Lontano dalle stucchevoli pedanterie di analoghi volumi , questa Storia valsesiana sarebbe piaciuta sicuramente a Indro Montanelli che, come noto, aborriva i “mattoni” dei cattedratici. Enrico Rizzi sa invece coniugare il rigore scientifico con una narrazione avvincente e godibilissima nella quale scorrono episodi e personaggi dalla preistoria alla fine dell’Ottocento. Il tutto con il valore aggiunto di numerose pergamene inedite e delle trascrizioni dei manoscritti dell’abate Carestia. È quindi una storia in molte parti nuova, che scorre, come il Sesia (o la Sesia) attraverso i millenni dalle “celtiche foreste” dell’antichità, ai medioevali conti di Biandrate, fino a fra’ Dolcino, un misto di mito e realtà. Naturalmente ampio spazio è dedicato alla fondazione della “Gerusalemme valsesiana” e ai grandi artisti locali che l’hanno ornata. Uomini e soldati, battaglie e briganti, contrabbandieri e avventurieri. Ma anche i “conquistatori” pacifici come i Walser che invece delle armi portavano soltanto gli attrezzi del loro faticoso lavoro per modellare proficuamente le terre alte.

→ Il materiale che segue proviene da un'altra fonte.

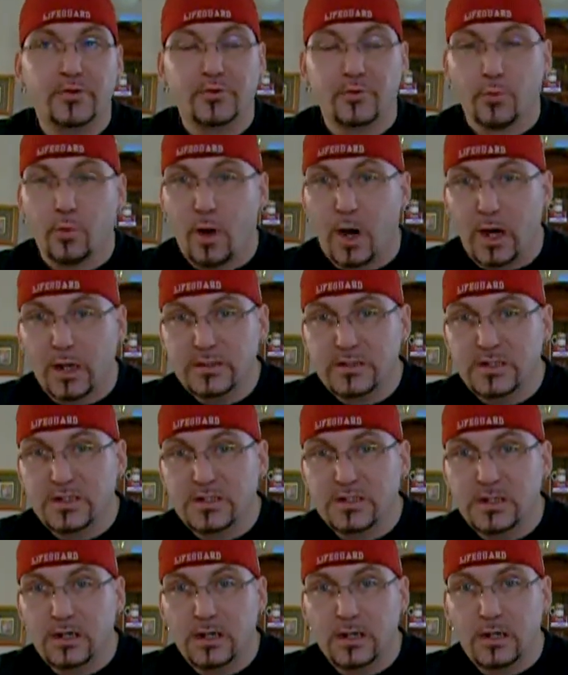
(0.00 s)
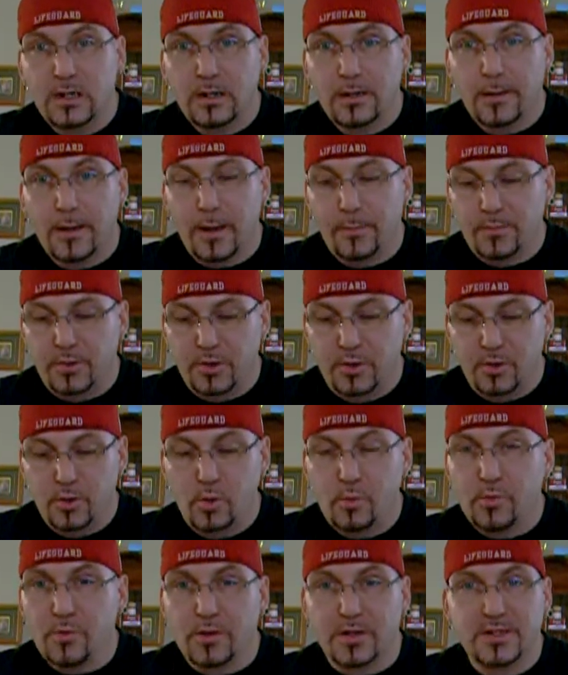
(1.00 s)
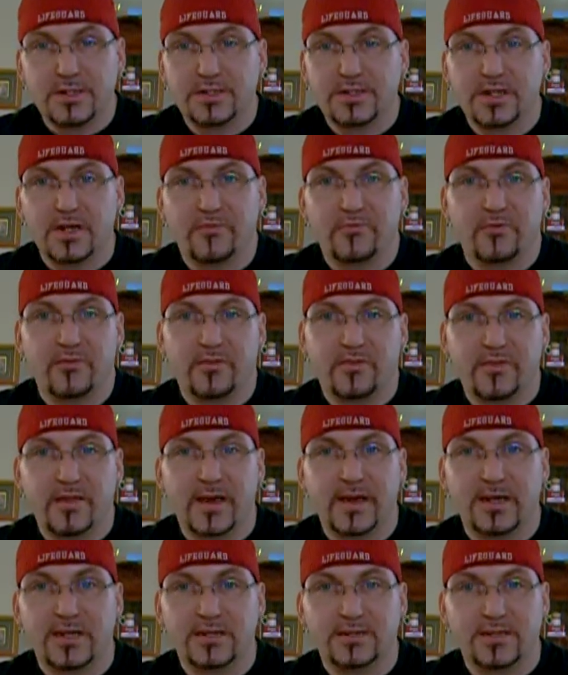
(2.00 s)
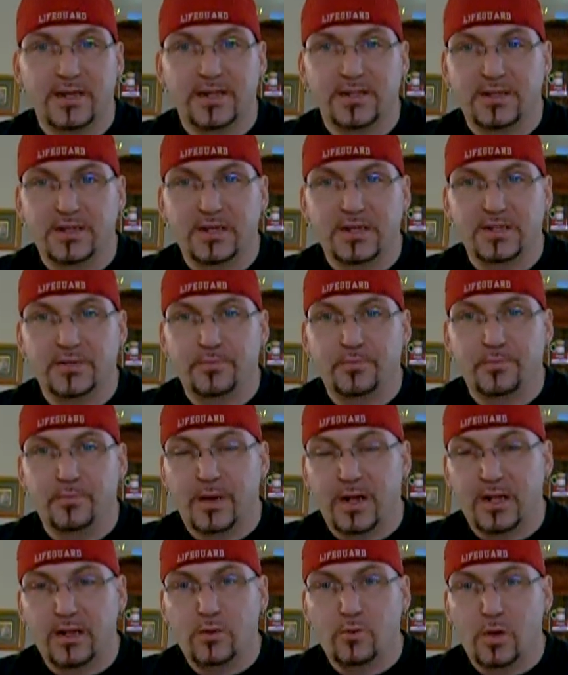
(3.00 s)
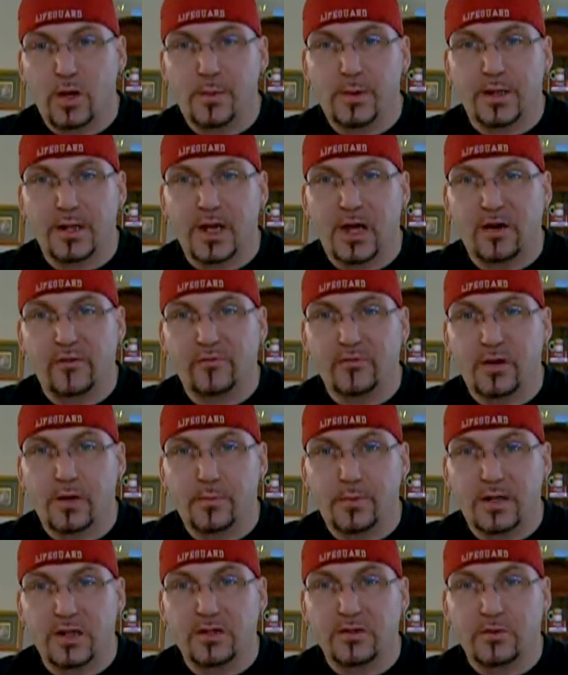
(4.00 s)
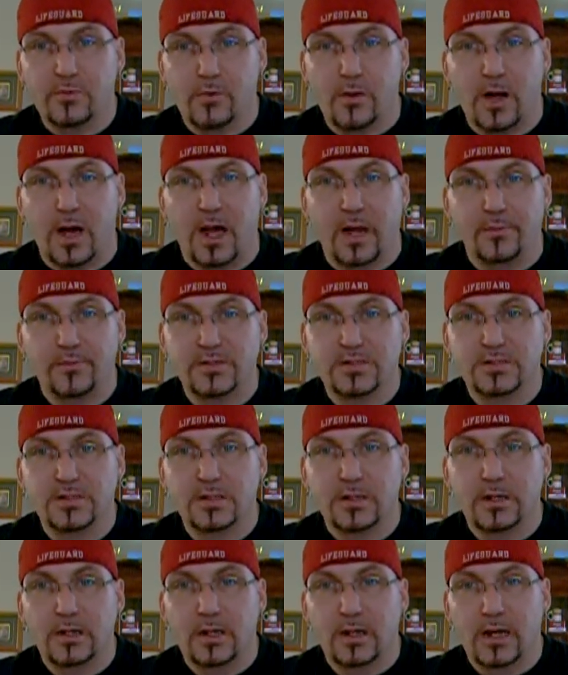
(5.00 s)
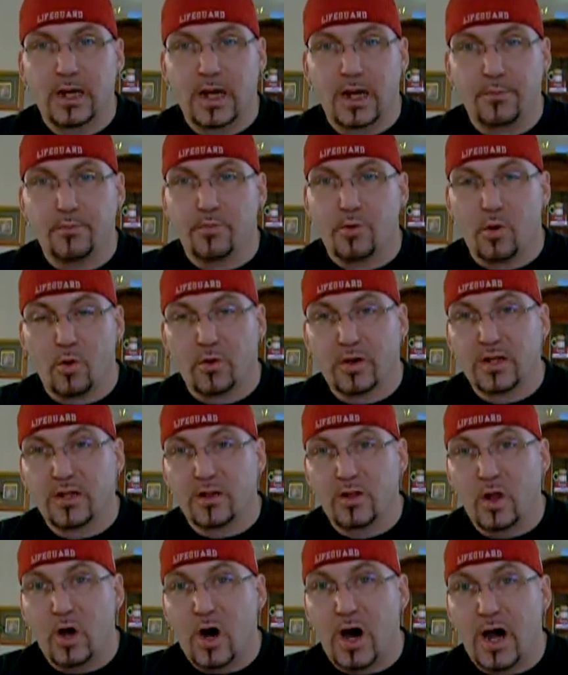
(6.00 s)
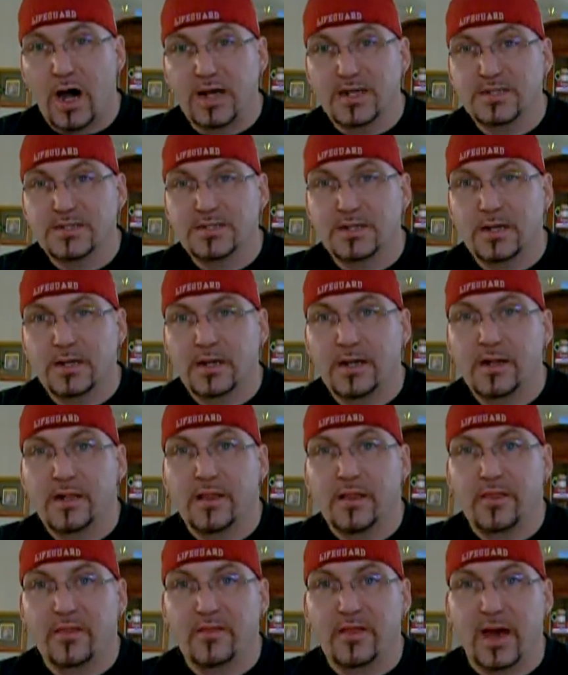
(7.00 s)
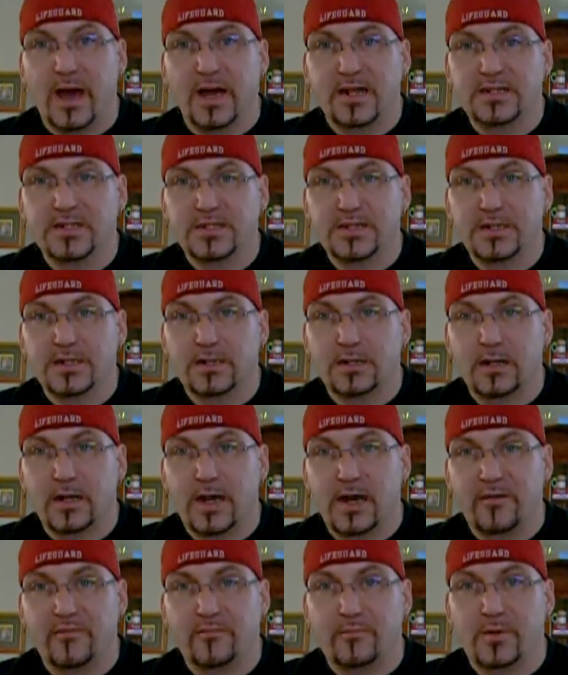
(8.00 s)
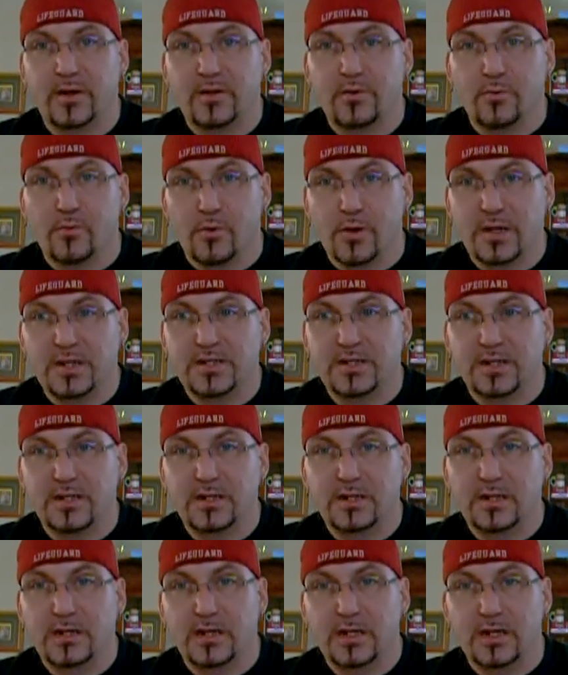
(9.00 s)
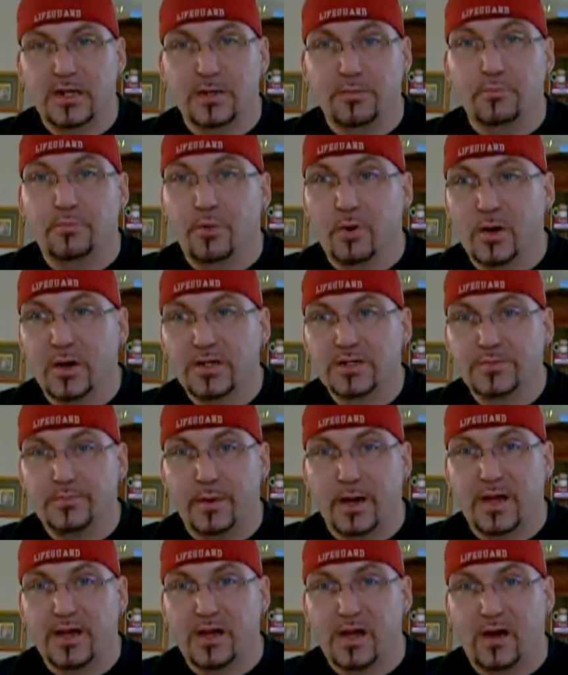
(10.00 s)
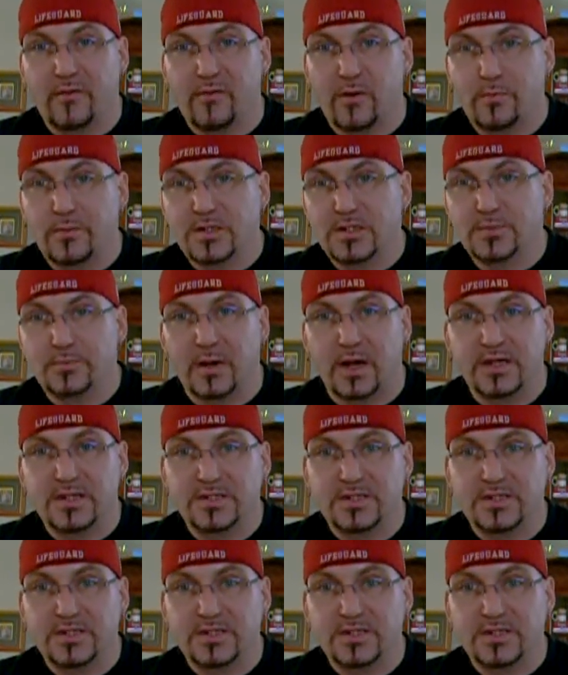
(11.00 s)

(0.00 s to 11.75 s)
drugs, numerous different things, that these men and women have committed crimes and broken laws that have been written in books by governments, by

Nel ‘700 c’è il passaggio amministrativo dalla Lombardia al Piemonte con le sue conseguenze. E infine, dopo Napoleone, ecco l’arrivo del turismo e la conquista del Rosa , che non parla soltanto inglese, ma soprattutto valsesiano grazie all’abate Gnifetti e agli “ecclesiastici intellettuali” come Pietro Calderini, Antonio Carestia e Giuseppe Farinetti.

Ogni capitolo si chiude con un corposo orientamento bibliografico e con le prospettive della ricerca. È un complemento che, già da solo, dà l’idea della monumentale ricerca archivistica dell’autore.